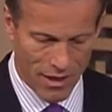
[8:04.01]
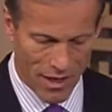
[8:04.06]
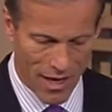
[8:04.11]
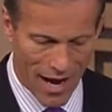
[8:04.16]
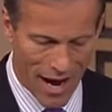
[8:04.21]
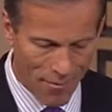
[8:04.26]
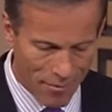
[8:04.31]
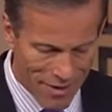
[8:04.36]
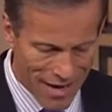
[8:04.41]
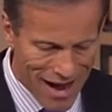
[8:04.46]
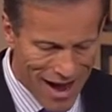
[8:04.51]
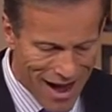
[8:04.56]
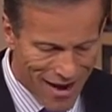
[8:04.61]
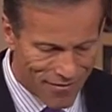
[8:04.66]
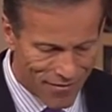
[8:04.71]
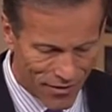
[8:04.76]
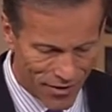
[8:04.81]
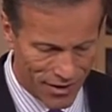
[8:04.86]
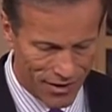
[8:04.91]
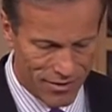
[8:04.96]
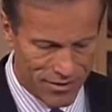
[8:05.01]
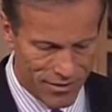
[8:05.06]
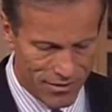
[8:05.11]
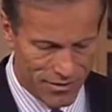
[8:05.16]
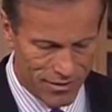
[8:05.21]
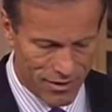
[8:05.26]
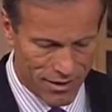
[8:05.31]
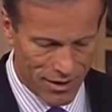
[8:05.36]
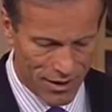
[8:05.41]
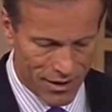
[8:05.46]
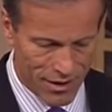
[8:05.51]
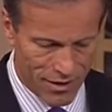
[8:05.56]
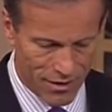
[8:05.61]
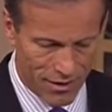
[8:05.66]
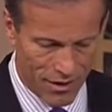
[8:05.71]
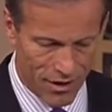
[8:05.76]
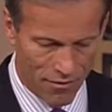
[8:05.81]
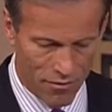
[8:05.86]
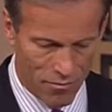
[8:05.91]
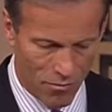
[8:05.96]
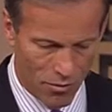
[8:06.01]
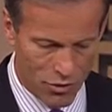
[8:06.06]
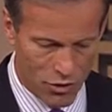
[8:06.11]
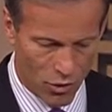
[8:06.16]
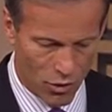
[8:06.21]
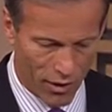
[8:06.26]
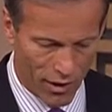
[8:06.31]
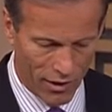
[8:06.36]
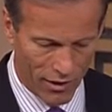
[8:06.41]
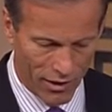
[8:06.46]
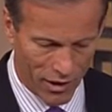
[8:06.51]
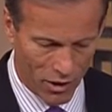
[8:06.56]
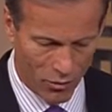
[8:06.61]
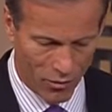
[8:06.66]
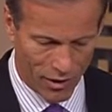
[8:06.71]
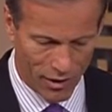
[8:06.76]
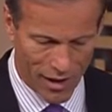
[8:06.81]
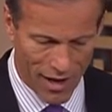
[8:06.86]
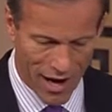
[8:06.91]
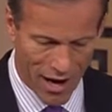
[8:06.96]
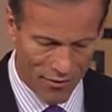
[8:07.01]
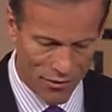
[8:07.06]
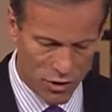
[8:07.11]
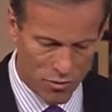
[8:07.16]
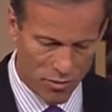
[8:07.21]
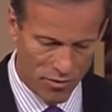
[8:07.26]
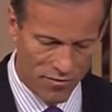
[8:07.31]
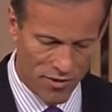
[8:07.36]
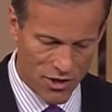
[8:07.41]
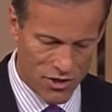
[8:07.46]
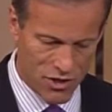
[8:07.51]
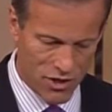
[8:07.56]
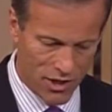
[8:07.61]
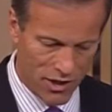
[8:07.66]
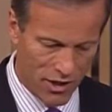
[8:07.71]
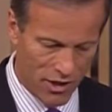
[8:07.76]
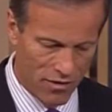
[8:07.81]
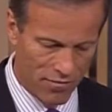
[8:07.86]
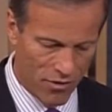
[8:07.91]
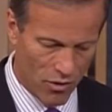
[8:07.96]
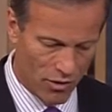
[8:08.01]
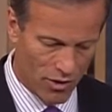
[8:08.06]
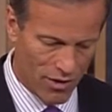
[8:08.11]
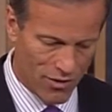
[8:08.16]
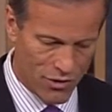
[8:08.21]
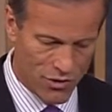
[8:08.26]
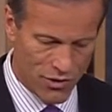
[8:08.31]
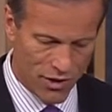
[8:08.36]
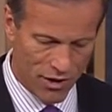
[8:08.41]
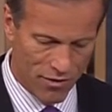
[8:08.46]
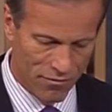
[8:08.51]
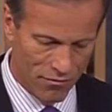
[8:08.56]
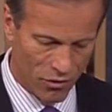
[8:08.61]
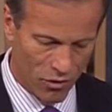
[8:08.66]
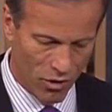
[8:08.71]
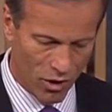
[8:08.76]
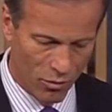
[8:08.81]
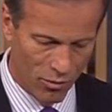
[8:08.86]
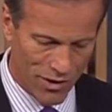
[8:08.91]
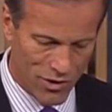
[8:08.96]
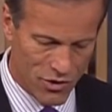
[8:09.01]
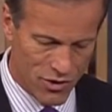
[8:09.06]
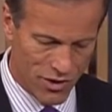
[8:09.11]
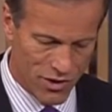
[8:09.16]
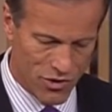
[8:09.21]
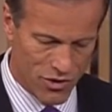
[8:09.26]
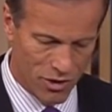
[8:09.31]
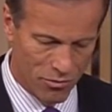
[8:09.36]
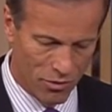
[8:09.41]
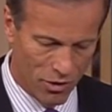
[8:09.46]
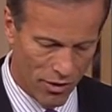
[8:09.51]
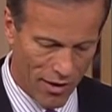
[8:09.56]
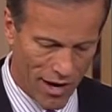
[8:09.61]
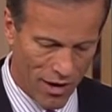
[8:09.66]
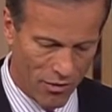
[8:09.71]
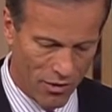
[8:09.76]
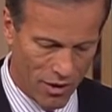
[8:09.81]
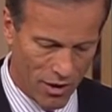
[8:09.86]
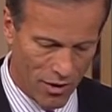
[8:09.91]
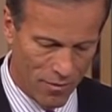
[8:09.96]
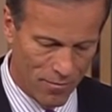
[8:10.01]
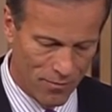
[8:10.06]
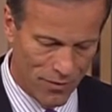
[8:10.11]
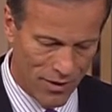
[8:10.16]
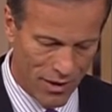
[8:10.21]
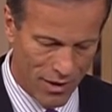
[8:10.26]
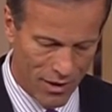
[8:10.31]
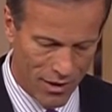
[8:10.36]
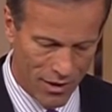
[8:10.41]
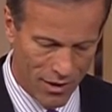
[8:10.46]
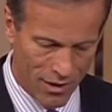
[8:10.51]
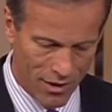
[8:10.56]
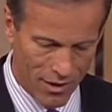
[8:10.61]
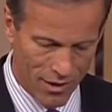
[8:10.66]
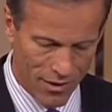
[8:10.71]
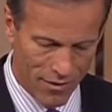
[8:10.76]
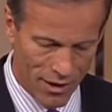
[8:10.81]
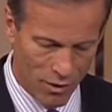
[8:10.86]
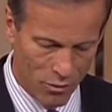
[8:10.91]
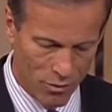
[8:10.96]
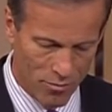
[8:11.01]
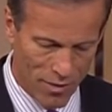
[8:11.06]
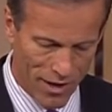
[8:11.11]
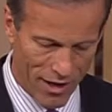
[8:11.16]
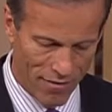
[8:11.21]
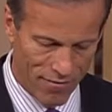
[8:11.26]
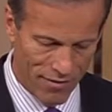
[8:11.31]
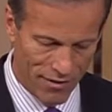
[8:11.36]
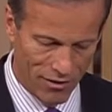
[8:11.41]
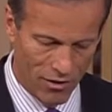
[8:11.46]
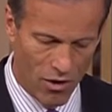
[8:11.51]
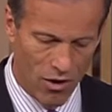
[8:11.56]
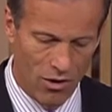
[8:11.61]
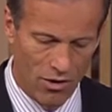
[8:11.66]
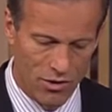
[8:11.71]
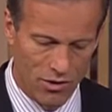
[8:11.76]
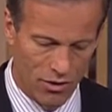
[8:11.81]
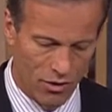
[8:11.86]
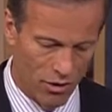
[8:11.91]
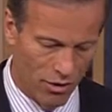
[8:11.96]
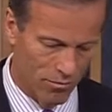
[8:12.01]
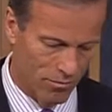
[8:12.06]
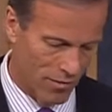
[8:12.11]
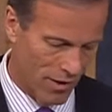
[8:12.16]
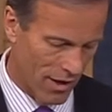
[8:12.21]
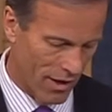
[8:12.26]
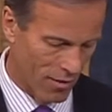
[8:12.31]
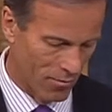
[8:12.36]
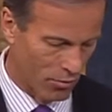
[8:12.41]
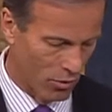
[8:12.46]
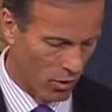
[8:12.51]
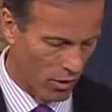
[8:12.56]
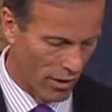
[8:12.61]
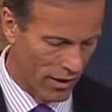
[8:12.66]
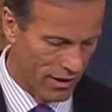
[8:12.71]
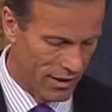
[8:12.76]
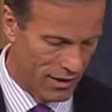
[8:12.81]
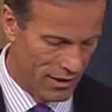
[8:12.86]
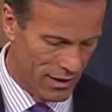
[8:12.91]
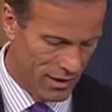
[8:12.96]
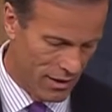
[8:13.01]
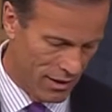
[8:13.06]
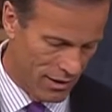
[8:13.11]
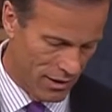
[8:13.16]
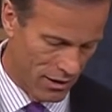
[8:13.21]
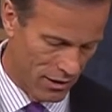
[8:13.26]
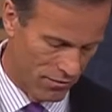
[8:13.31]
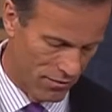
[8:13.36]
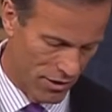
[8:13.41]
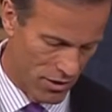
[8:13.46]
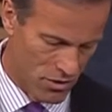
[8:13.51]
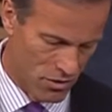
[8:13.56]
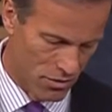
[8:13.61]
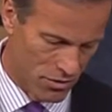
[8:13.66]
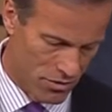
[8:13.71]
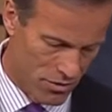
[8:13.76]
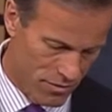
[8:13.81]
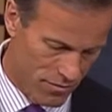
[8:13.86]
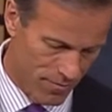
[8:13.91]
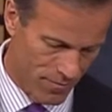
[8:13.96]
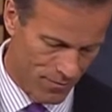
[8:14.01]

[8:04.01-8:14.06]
I'm confident that if the majority leader would allow this provision to get a vote on the Senate floor, we'd see a similar outcome that would benefit long-term unemployed individuals.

══════════

Exact copy, no pictures: return the entries word for word.

Output of the task:
[8:04.01]
[8:04.06]
[8:04.11]
[8:04.16]
[8:04.21]
[8:04.26]
[8:04.31]
[8:04.36]
[8:04.41]
[8:04.46]
[8:04.51]
[8:04.56]
[8:04.61]
[8:04.66]
[8:04.71]
[8:04.76]
[8:04.81]
[8:04.86]
[8:04.91]
[8:04.96]
[8:05.01]
[8:05.06]
[8:05.11]
[8:05.16]
[8:05.21]
[8:05.26]
[8:05.31]
[8:05.36]
[8:05.41]
[8:05.46]
[8:05.51]
[8:05.56]
[8:05.61]
[8:05.66]
[8:05.71]
[8:05.76]
[8:05.81]
[8:05.86]
[8:05.91]
[8:05.96]
[8:06.01]
[8:06.06]
[8:06.11]
[8:06.16]
[8:06.21]
[8:06.26]
[8:06.31]
[8:06.36]
[8:06.41]
[8:06.46]
[8:06.51]
[8:06.56]
[8:06.61]
[8:06.66]
[8:06.71]
[8:06.76]
[8:06.81]
[8:06.86]
[8:06.91]
[8:06.96]
[8:07.01]
[8:07.06]
[8:07.11]
[8:07.16]
[8:07.21]
[8:07.26]
[8:07.31]
[8:07.36]
[8:07.41]
[8:07.46]
[8:07.51]
[8:07.56]
[8:07.61]
[8:07.66]
[8:07.71]
[8:07.76]
[8:07.81]
[8:07.86]
[8:07.91]
[8:07.96]
[8:08.01]
[8:08.06]
[8:08.11]
[8:08.16]
[8:08.21]
[8:08.26]
[8:08.31]
[8:08.36]
[8:08.41]
[8:08.46]
[8:08.51]
[8:08.56]
[8:08.61]
[8:08.66]
[8:08.71]
[8:08.76]
[8:08.81]
[8:08.86]
[8:08.91]
[8:08.96]
[8:09.01]
[8:09.06]
[8:09.11]
[8:09.16]
[8:09.21]
[8:09.26]
[8:09.31]
[8:09.36]
[8:09.41]
[8:09.46]
[8:09.51]
[8:09.56]
[8:09.61]
[8:09.66]
[8:09.71]
[8:09.76]
[8:09.81]
[8:09.86]
[8:09.91]
[8:09.96]
[8:10.01]
[8:10.06]
[8:10.11]
[8:10.16]
[8:10.21]
[8:10.26]
[8:10.31]
[8:10.36]
[8:10.41]
[8:10.46]
[8:10.51]
[8:10.56]
[8:10.61]
[8:10.66]
[8:10.71]
[8:10.76]
[8:10.81]
[8:10.86]
[8:10.91]
[8:10.96]
[8:11.01]
[8:11.06]
[8:11.11]
[8:11.16]
[8:11.21]
[8:11.26]
[8:11.31]
[8:11.36]
[8:11.41]
[8:11.46]
[8:11.51]
[8:11.56]
[8:11.61]
[8:11.66]
[8:11.71]
[8:11.76]
[8:11.81]
[8:11.86]
[8:11.91]
[8:11.96]
[8:12.01]
[8:12.06]
[8:12.11]
[8:12.16]
[8:12.21]
[8:12.26]
[8:12.31]
[8:12.36]
[8:12.41]
[8:12.46]
[8:12.51]
[8:12.56]
[8:12.61]
[8:12.66]
[8:12.71]
[8:12.76]
[8:12.81]
[8:12.86]
[8:12.91]
[8:12.96]
[8:13.01]
[8:13.06]
[8:13.11]
[8:13.16]
[8:13.21]
[8:13.26]
[8:13.31]
[8:13.36]
[8:13.41]
[8:13.46]
[8:13.51]
[8:13.56]
[8:13.61]
[8:13.66]
[8:13.71]
[8:13.76]
[8:13.81]
[8:13.86]
[8:13.91]
[8:13.96]
[8:14.01]

[8:04.01-8:14.06]
I'm confident that if the majority leader would allow this provision to get a vote on the Senate floor, we'd see a similar outcome that would benefit long-term unemployed individuals.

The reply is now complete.